Dans la commune rurale de Karma, certaines bravent quotidiennement les intempéries, la dureté du travail de ramassage de graviers à mains nues, dans le village de Koutoukalé Koira Tégui, dans le Songhaï, pendant que d’autres s’illustrent dans le maraîchage, assurant la subsistance de leurs ménages et l’approvisionnement des marchés environnants. Dans la commune rurale de Guidimouni, dans le Damagaram, aux portes du Mounio, ces femmes, souvent organisées en groupements, font du maraîchage autour du lac de Guidimouni, de la transformation agroalimentaire et des petits commerces. À Tanda, au cœur du Dendi, embouche ovine, petits commerces, transformations agro-alimentaires, pêche et commerce du poisson, etc., les femmes s’organisent en coopératives pour s’autonomiser. Cette dynamique prouve que lorsque les femmes sont encadrées et structurées, elles deviennent des moteurs économiques solides. Enfin, à Liboré, à la porte de Niamey, qu’elles agissent individuellement ou en union, les femmes battantes ne baissent pas les bras face aux difficultés, mais s’attachent bien les hanches pour travailler dans la dignité. Riziculture, petits métiers et transformation alimentaire, tel est leur quotidien. Et cela leur permet de joindre les deux bouts, dans une logique de survie mais aussi d’ascension. Dans cette commune du bord du fleuve Niger, plusieurs foyers vivent de la culture et de la transformation du riz local.

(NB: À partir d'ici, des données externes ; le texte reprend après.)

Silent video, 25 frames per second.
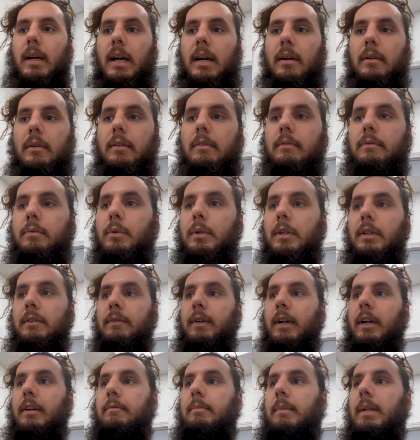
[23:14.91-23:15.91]
hour and
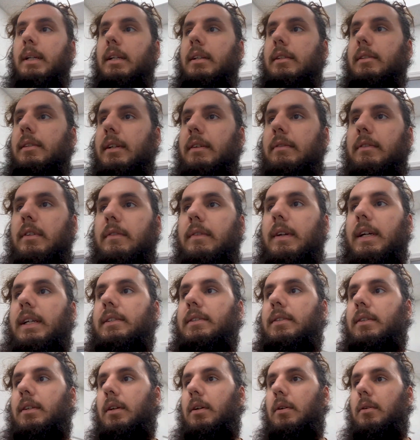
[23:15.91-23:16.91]
45 minutes left of
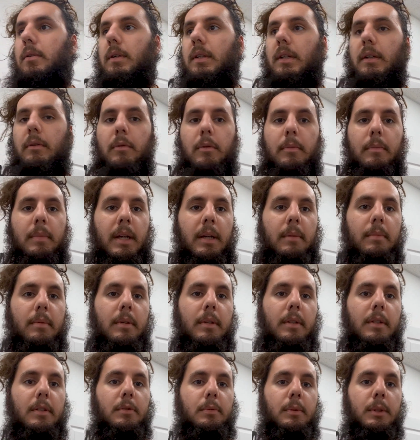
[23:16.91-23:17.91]
SEO, and then we'll be able
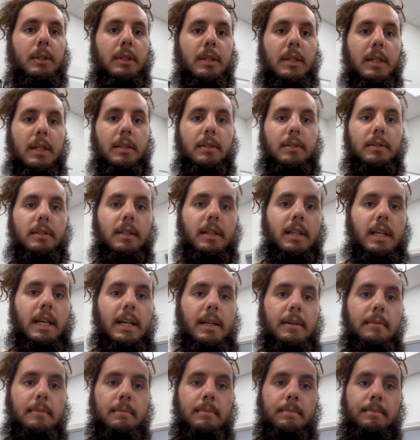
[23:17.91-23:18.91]
to switch gears to
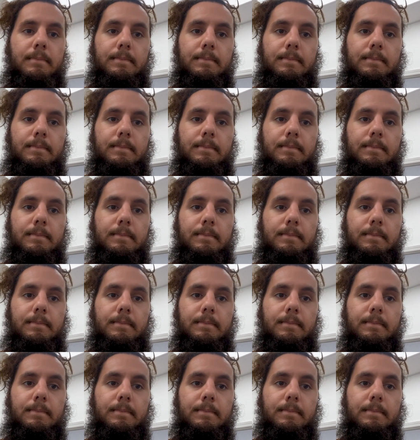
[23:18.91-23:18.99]
that.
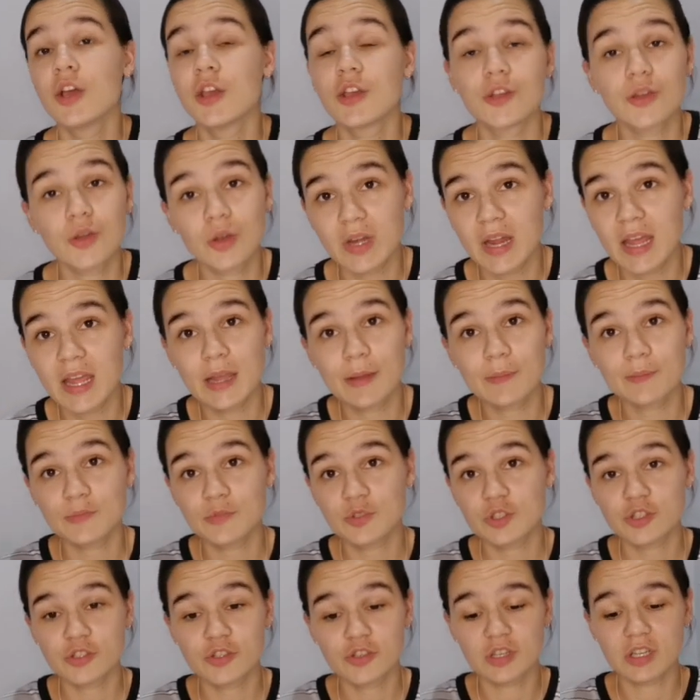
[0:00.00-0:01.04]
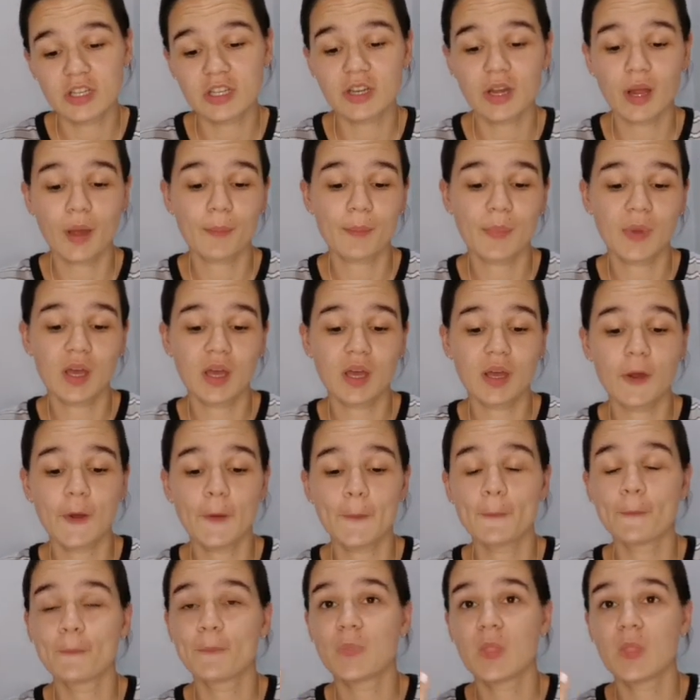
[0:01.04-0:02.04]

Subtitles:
your name, student number.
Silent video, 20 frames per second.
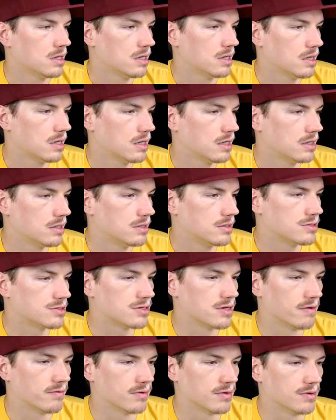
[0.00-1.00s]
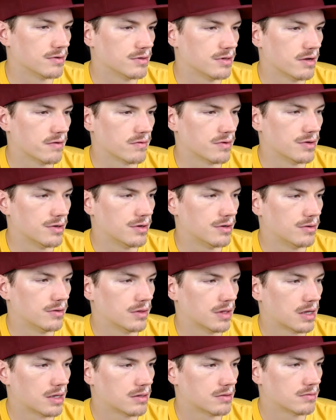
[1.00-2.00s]
You just never know,
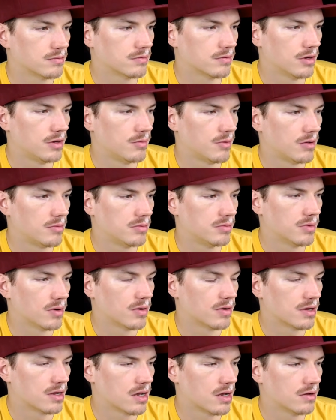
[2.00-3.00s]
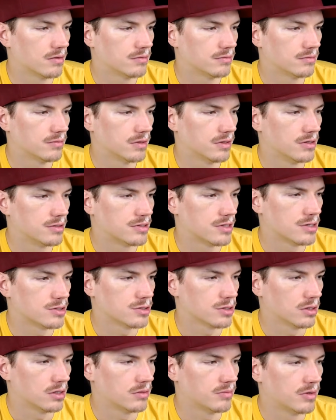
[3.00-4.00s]
like, where you might be burning out
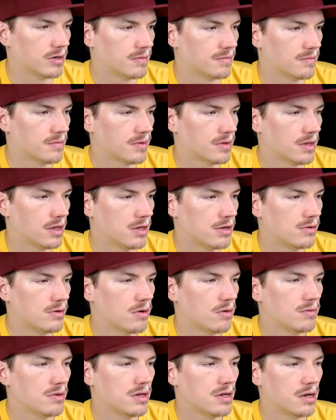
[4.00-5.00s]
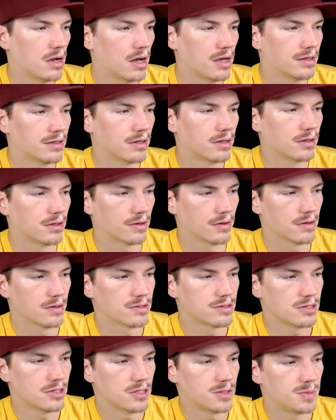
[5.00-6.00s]
unintentionally. And you don't need high
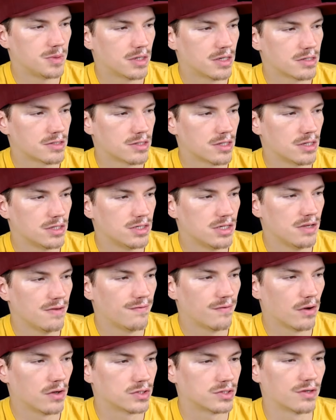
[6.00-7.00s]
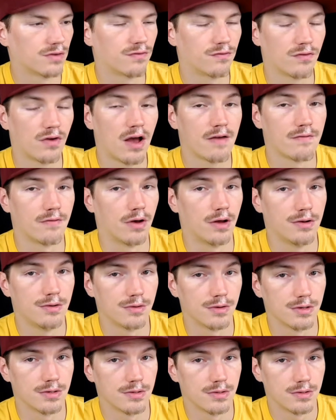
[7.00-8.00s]
concurrencies because the default is 500
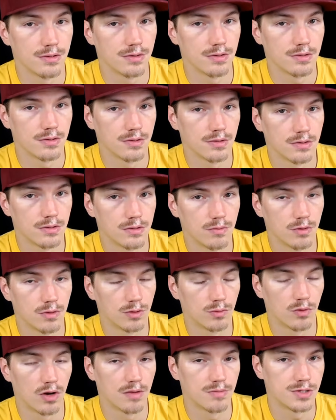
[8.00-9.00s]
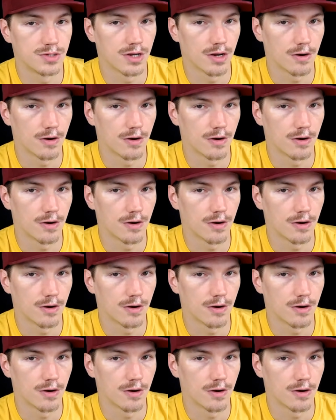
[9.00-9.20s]
with Webshare.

Impacts des activités des femmes rurales sur leurs communautés
Les revenus tirés des activités de ces femmes rurales ne sont pas simplement destinés à la survie individuelle. Ils soutiennent toute l’économie familiale. Selon le Programme Alimentaire Mondial (PAM), les femmes rurales réinvestissent jusqu’à 90% de leurs revenus dans la famille, contre 30 à 40% pour les hommes. Ces revenus servent à assurer la scolarisation des enfants, les frais de santé, l’alimentation et parfois même à construire un abri digne pour la famille. A titre illustratif, à Birni N’Gaouré et villages environnants, les femmes transformatrices de produits locaux expliquent que leurs efforts permettent non seulement de varier l’alimentation familiale, mais aussi de faire face aux périodes de soudure alimentaire. Certaines, rencontrées au marché de Birni N’Gaouré, affirment que l’argent gagné dans la journée sera aussitôt réinvesti dans l’achat de vivres, sur place, avant de rentrer à la maison.
Toutes les initiatives de ces femmes participent à freiner l’exode rural en créant des opportunités économiques localement, en particulier pour les jeunes filles. Les jeunes femmes, formées par les groupements de transformation, préfèrent rester dans leur commune au lieu de migrer vers Niamey.
À travers ces témoignages et exemples recueillis sur le terrain, on constate que malgré la précarité, le manque d’accès aux financements, très souvent aux intrants agricoles, à la terre ou à la formation, le poids des traditions patriarcales, ces femmes persévèrent. Elles s’adaptent. Toutefois, elles ne peuvent continuer à se battre seules. L’autonomisation des femmes rurales est une urgence. Elle est une réponse à la pauvreté, à l’exode, à la malnutrition et au chômage.
Par ailleurs, il est important de reconnaître les actions déjà entreprises par les autorités de la transition, sous la direction du Conseil National pour la Sauvegarde de la Patrie qui, à travers divers projets et appuis logistiques, ont marqué leur volonté d’œuvrer pour l’amélioration des conditions de vie des femmes. Mais, au regard des défis persistants, un accompagnement plus accru et durable s’impose. C’est pourquoi, il est impératif que les plus hautes autorités nationales ainsi que les partenaires techniques et financiers redoublent d’efforts pour renforcer les capacités techniques, économiques et organisationnelles des femmes rurales. Car, ce sont elles les véritables piliers de l’économie rurale et les gardiennes de la sécurité alimentaire.